Der Wahlsieg der von Tusk angeführten breiten Koalition bei den Parlamentswahlen im Herbst 2023 war die Folge eines nie nachlassenden Widerstands gegen die politischen Zumutungen der Kaczyński-Richtung. Die Straße des öffentlichen Protestes gehörte unbestritten der demokratischen Opposition. Das Blau der EU-Fahne, die aufgespannten Regenschirme schwarzgekleideter Frauen, die Manifestationen zur Verteidigung der Verfassung kennzeichneten die Proteste bis 2019. Im Herbst 2020 dann die Frauenproteste – die größte Protestbewegung Polens seit 1990. Schließlich die gewaltigen Manifestationen im Juni und Oktober 2023 im Vorfeld der Parlamentswahlen, bei denen sich ein breites politisches Bündnis von gemäßigten Konservativen bis zu alternativen Linken – geführt von Tusk in der liberalen Mitte – erfolgreich dem Wählervotum stellte.
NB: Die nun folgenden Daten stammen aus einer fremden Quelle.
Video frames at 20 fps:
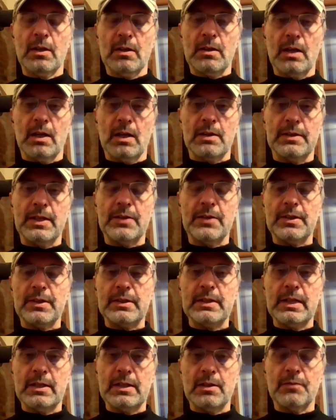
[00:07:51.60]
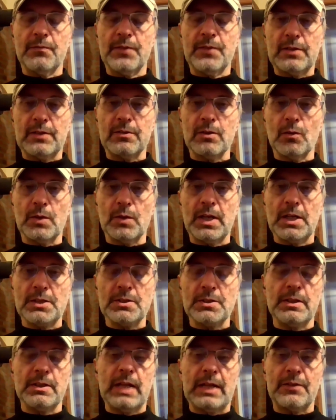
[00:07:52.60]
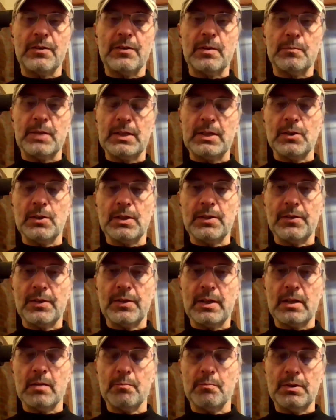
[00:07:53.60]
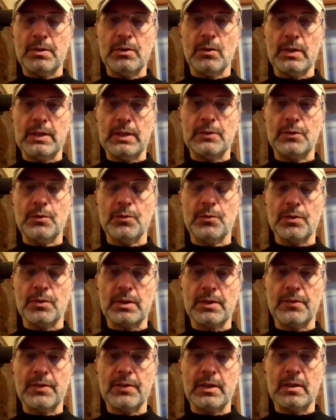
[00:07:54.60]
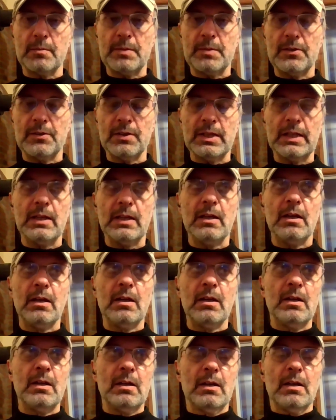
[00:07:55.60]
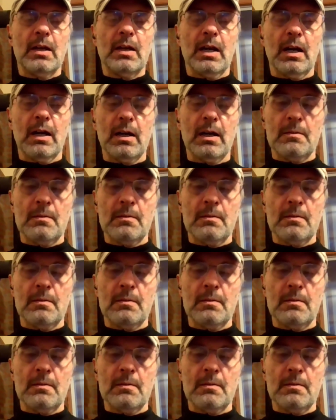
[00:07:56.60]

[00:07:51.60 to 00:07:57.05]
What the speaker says: designated fixed location, that's something you can set up, the user can set up easily uh,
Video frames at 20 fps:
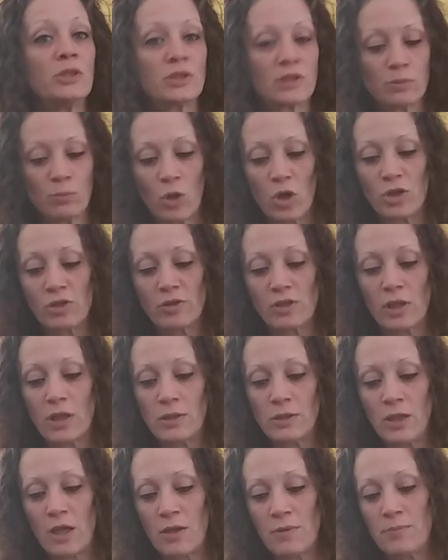smarter
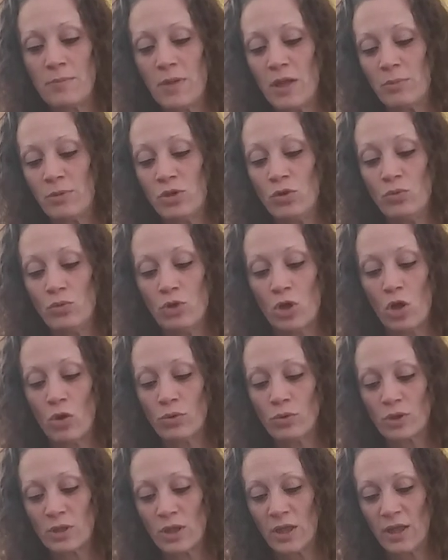than them. Maybe you
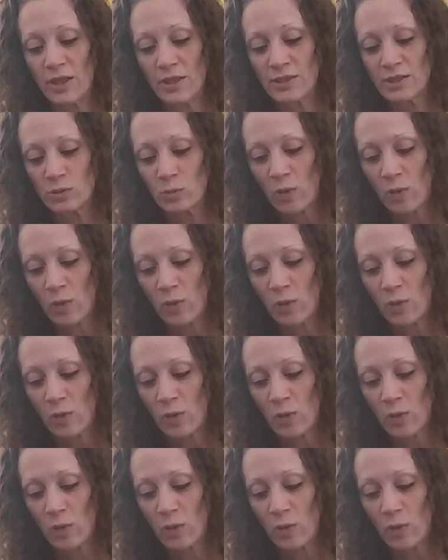know things.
Rückhalt aus Anti-Kaczyński-Protesten aufgebraucht
Den Nationalkonservativen blieb das Präsidentenamt mit Andrzej Duda, doch die politische Initiative gehörte ganz klar dem breit aufgestellten Regierungslager. Der Schwung sollte genutzt werden, um im Frühjahr 2025 auch das Präsidentenamt zurückzuholen, die Stunde für den Politiker Kaczyński schien bereits geschlagen. Es kam anders. Nun steht fest, dass der mächtige Rückhalt aus der facettenreichen Protestbewegung gegen die Kaczyński-Regierung aufgebraucht ist. Gegen den frisch ins Amt gewählten Präsidenten wird sich neuer Widerstand kaum regen. Protestiert wird in Polen gegen Regierungspolitik, seltener gegen den Präsidenten.
Tusk zählte zur Begründung der Vertrauensfrage die bisherigen Erfolge der Regierung auf, an erster Stelle nannte er höhere Militärausgaben und wirksame Migrationsbekämpfung, womit das Dilemma zum Vorschein kommt. Das große Versprechen bezüglich schneller Wiederherstellung der ausgehöhlten Rechtsstaatlichkeit und der Durchsetzung unterdrückter Frauenrechte konnte nicht eingelöst werden, wobei immer auf das Präsidentenamt mit der Vetomöglichkeit verwiesen wird.
Tusk wird seine Regierung umstellen
Die nächsten Parlamentswahlen stehen im Herbst 2027 an. Die nun Neuwahlen fordernde Kaczyński-Opposition argumentiert, dass die Tusk-Regierung ihre zentralen Vorhaben gar nicht mehr umsetzen könne. Tatsächlich gleicht das Regierungslager nun eher einer von feindlichem Wasser umzingelten Trutzburg, weniger dem zentralen Brückenkopf, um der Kaczyński-Richtung das Wasser abzugraben. Gegen Tusk stimmten neben den Nationalkonservativen und Nationalisten auch die wenigen Abgeordneten der linken Razem-Partei. Deren Abgeordneter Adrian Zandberg meinte, Tusk teile gerne gegen die Nationalkonservativen aus, um Regierungsversagen zu beschönigen. Auch die Razem-Leute stimmen ein in den Chor, wenn es heißt, »Polen habe mehr verdient«.
Laut einer jüngsten Umfrage zweifelt eine Mehrheit, ob die Koalitionsregierung unter Tusk bis Herbst 2027 durchhalten wird. Den größten Druck wird es in der schwächelnden konservativen Flanke im Regierungsbündnis geben. Auch dies ein Grund, weshalb Tusk zur Eile mahnt: »Auf uns warten zweieinhalb Jahre voller Mobilisierung.« Die Konservativen in der Regierung fordern indes eine tiefergehende Regierungsumbildung, die Tusk für Juli auch zugesagt hat. Die Zukunft der Regierung wird wohl erst in den kommenden Wochen entschieden.